UPD: #freakish helped me to find out some new information. This result doesn't disappear forever, it disappears sometimes if I will repeat my tries to log it.
[INFO] 2013-10-01 16:52:41,743 logger: {}
[INFO] 2013-10-01 16:52:45,775 logger: {}
[INFO] 2013-10-01 16:52:48,855 logger: {'ade5d154': <multiprocessing.pool.ApplyResult object at 0x1989906c>}
OK, so we've established that you are running 4 processes of Django. In that case your queue won't be shared between them. Actually there are two possible solutions AFAIK:
Use a shared queueing server. You can write your own (see for example this entry) but using a proper one (like Celery) will be a lot easier (if you can't convince your employer to install it, then quit the job ;)).
Use database to store results inside it and let each server do the calculations (via processes or threads). It does not have to be a proper database server. You can use sqlite3 for example. This is more secure and reliable way but less efficient.
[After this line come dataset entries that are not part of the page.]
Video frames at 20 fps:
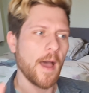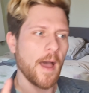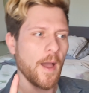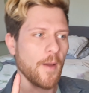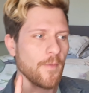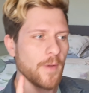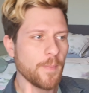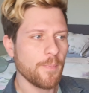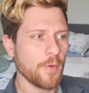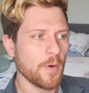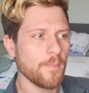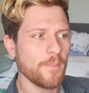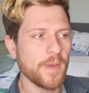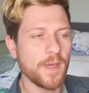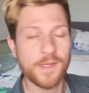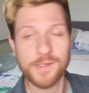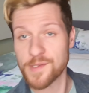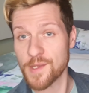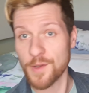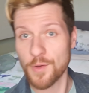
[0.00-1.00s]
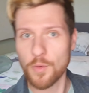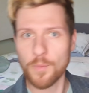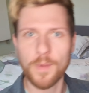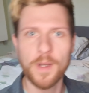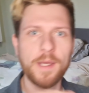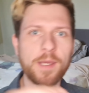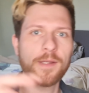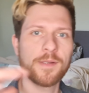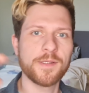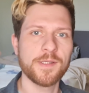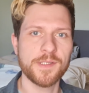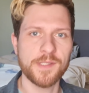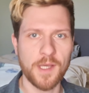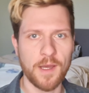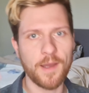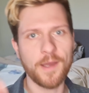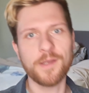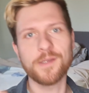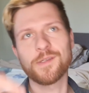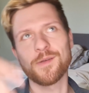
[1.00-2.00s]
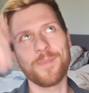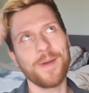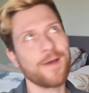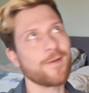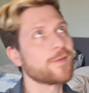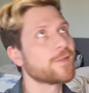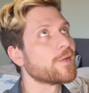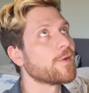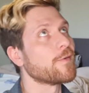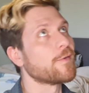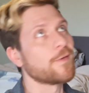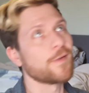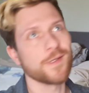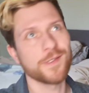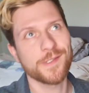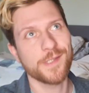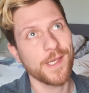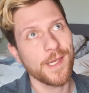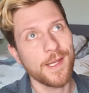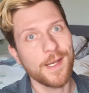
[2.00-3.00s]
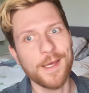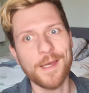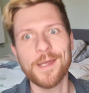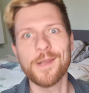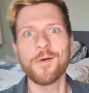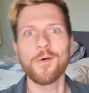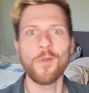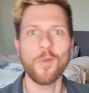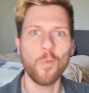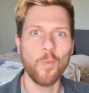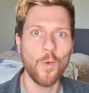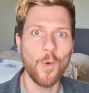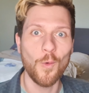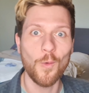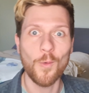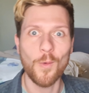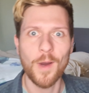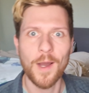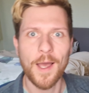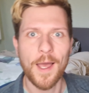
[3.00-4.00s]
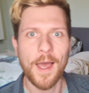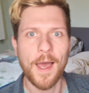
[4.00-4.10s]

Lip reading: Only problem is they're normally designed to bounce on the ceiling or the wall.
I think this is easier then queueing mechanism. You simply create table with columns: id, state, result. When you create job you update entry with state=processing, when you finish the job you update entry with state=done and result=result (for example as JSON string). This is easy and reliable (you actually don't need a queue here at all, the order of jobs doesn't matter unless I'm missing something).
Of course you won't be able to use this .ready() functions with it (you should store results inside these storages) unless you pickle results but that is an unnecessary overhead.